INSTRUCTIONS TO FOLLOW →
Below are the records; return every line from the one that contains "[0:48.12-0:49.12]" to the last, exactly, skipping the pictures.

EXTRACTED INFORMATION →
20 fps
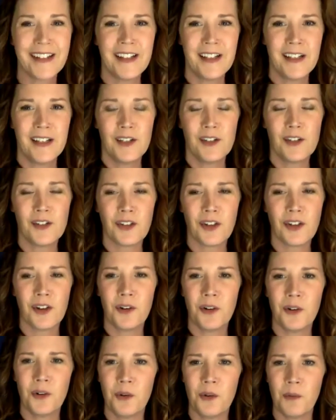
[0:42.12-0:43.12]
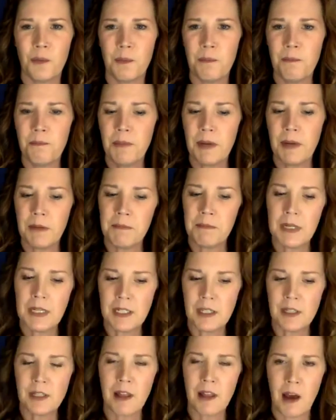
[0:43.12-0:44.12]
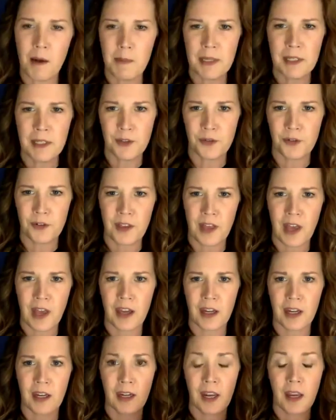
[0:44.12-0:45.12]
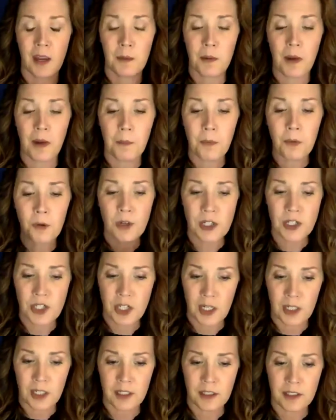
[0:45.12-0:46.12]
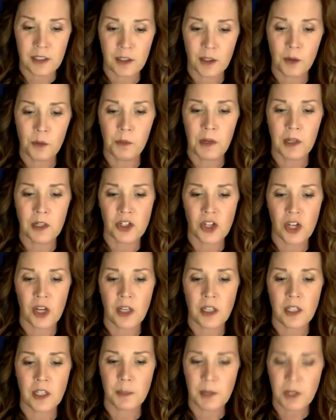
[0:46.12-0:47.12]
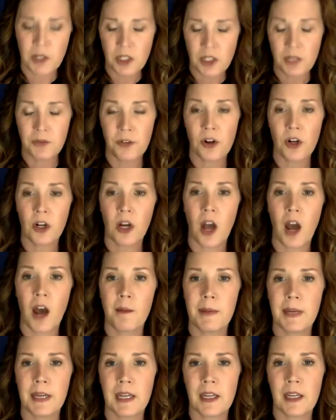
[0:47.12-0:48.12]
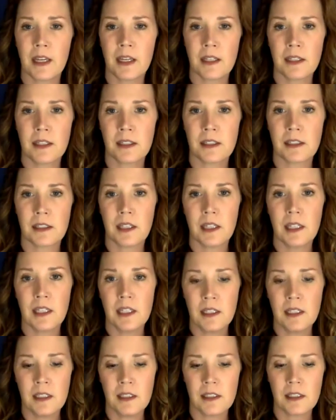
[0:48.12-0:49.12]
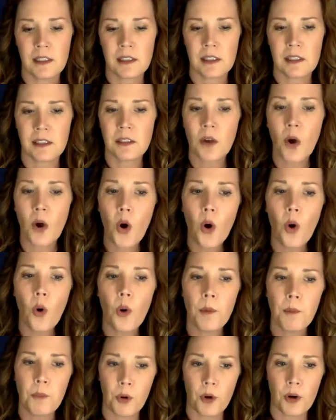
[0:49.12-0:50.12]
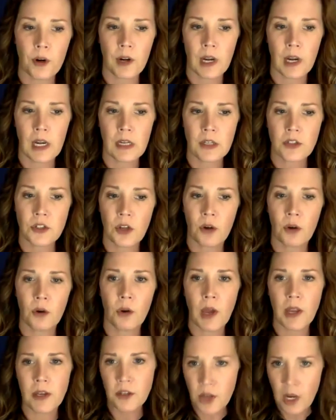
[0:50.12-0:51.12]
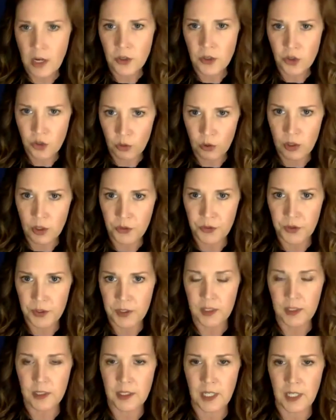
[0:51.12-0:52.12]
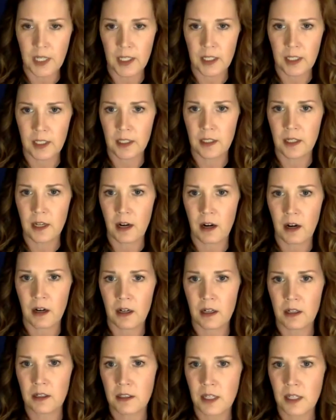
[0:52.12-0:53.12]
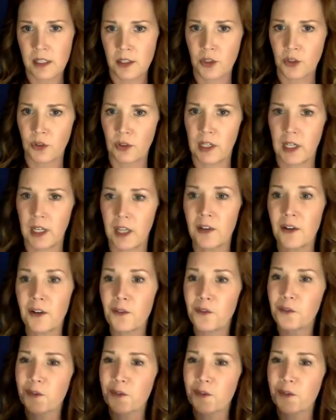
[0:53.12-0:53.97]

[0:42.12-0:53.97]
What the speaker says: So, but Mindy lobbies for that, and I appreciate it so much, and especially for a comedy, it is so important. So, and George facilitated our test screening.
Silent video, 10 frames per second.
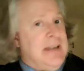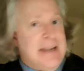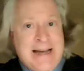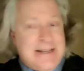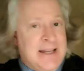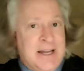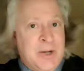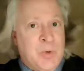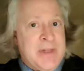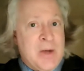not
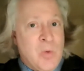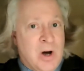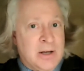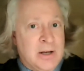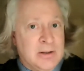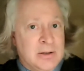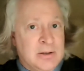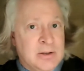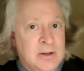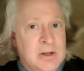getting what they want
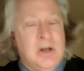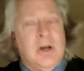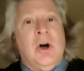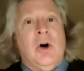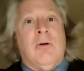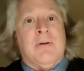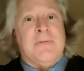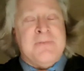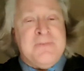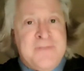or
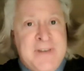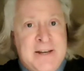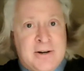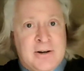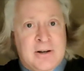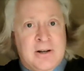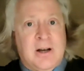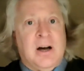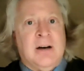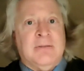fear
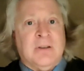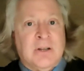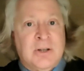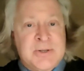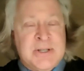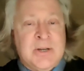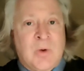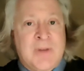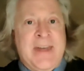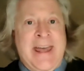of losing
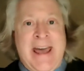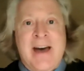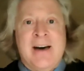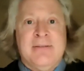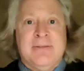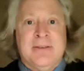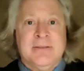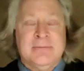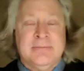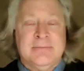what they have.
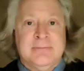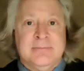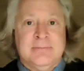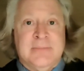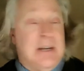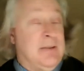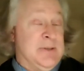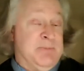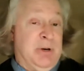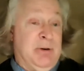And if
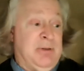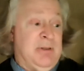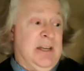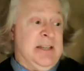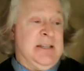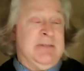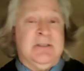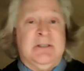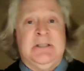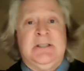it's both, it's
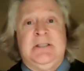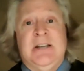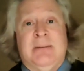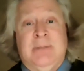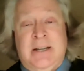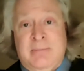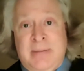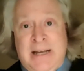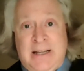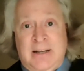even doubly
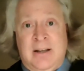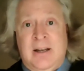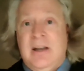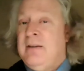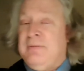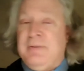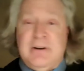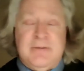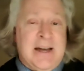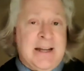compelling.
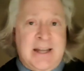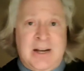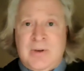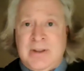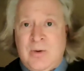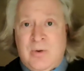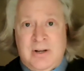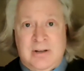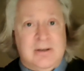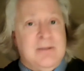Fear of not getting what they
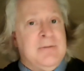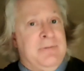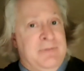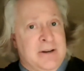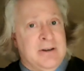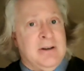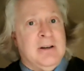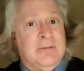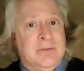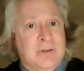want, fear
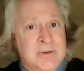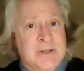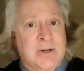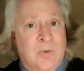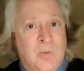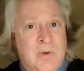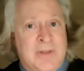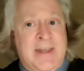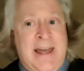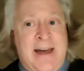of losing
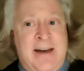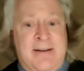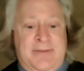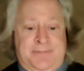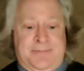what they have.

YOUR RESPONSE →
[0:48.12-0:49.12]
[0:49.12-0:50.12]
[0:50.12-0:51.12]
[0:51.12-0:52.12]
[0:52.12-0:53.12]
[0:53.12-0:53.97]

[0:42.12-0:53.97]
What the speaker says: So, but Mindy lobbies for that, and I appreciate it so much, and especially for a comedy, it is so important. So, and George facilitated our test screening.
Silent video, 10 frames per second.
not
getting what they want
or
fear
of losing
what they have.
And if
it's both, it's
even doubly
compelling.
Fear of not getting what they
want, fear
of losing
what they have.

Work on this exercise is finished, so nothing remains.